**Assigned task:** All of the data below is to be repeated exactly, except for the pictures.
[Opening Information section]
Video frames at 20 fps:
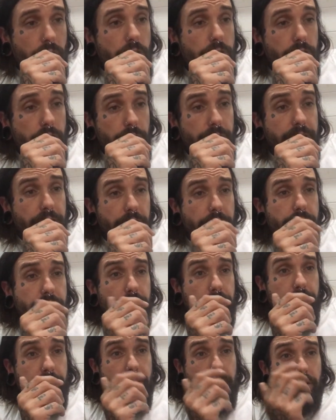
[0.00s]
Doing
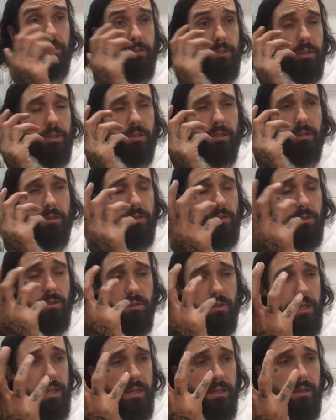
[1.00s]
YouTube videos
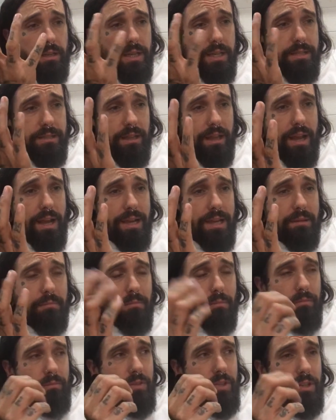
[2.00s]
is like,
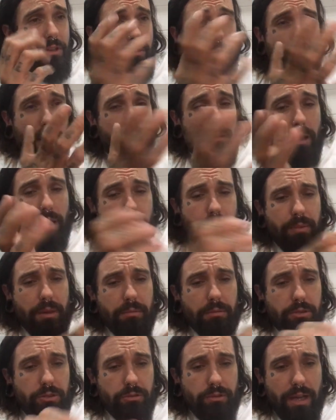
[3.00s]
you know, like
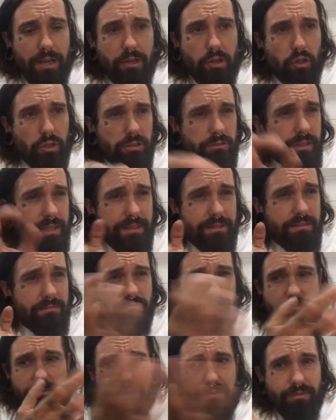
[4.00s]
people do that colouring
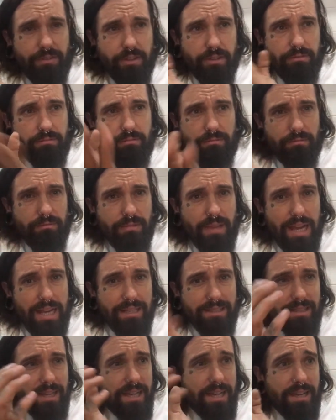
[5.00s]
for
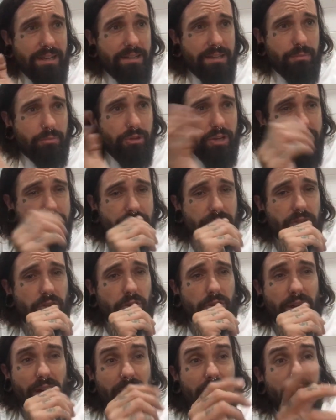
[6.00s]
anxiety and depression and
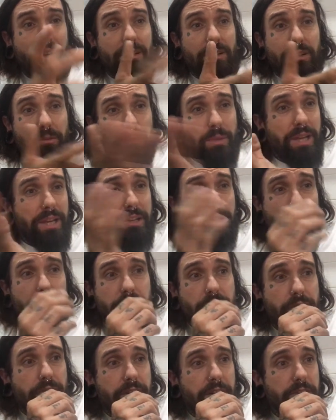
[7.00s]
all that. Making
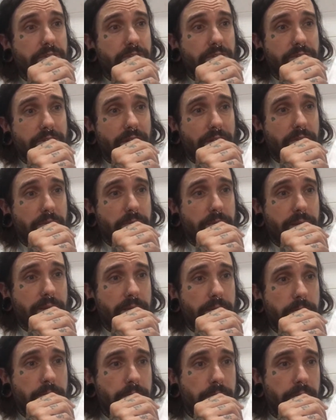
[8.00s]
YouTube videos does that for me.
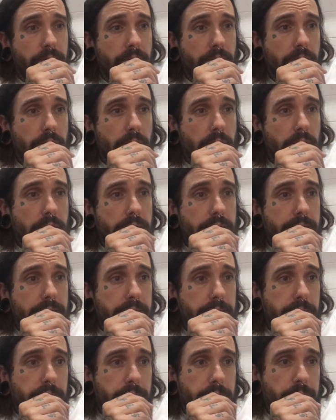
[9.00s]

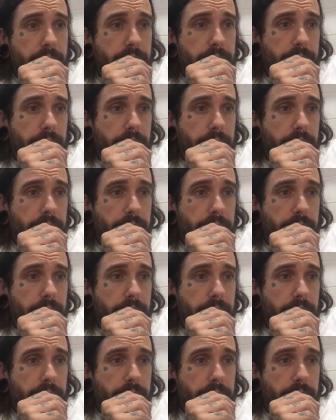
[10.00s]
Do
[Closing Information section]
**Solution to this exercise:**
Video frames at 20 fps:
[0.00s]
Doing
[1.00s]
YouTube videos
[2.00s]
is like,
[3.00s]
you know, like
[4.00s]
people do that colouring
[5.00s]
for
[6.00s]
anxiety and depression and
[7.00s]
all that. Making
[8.00s]
YouTube videos does that for me.
[9.00s]

[10.00s]
Do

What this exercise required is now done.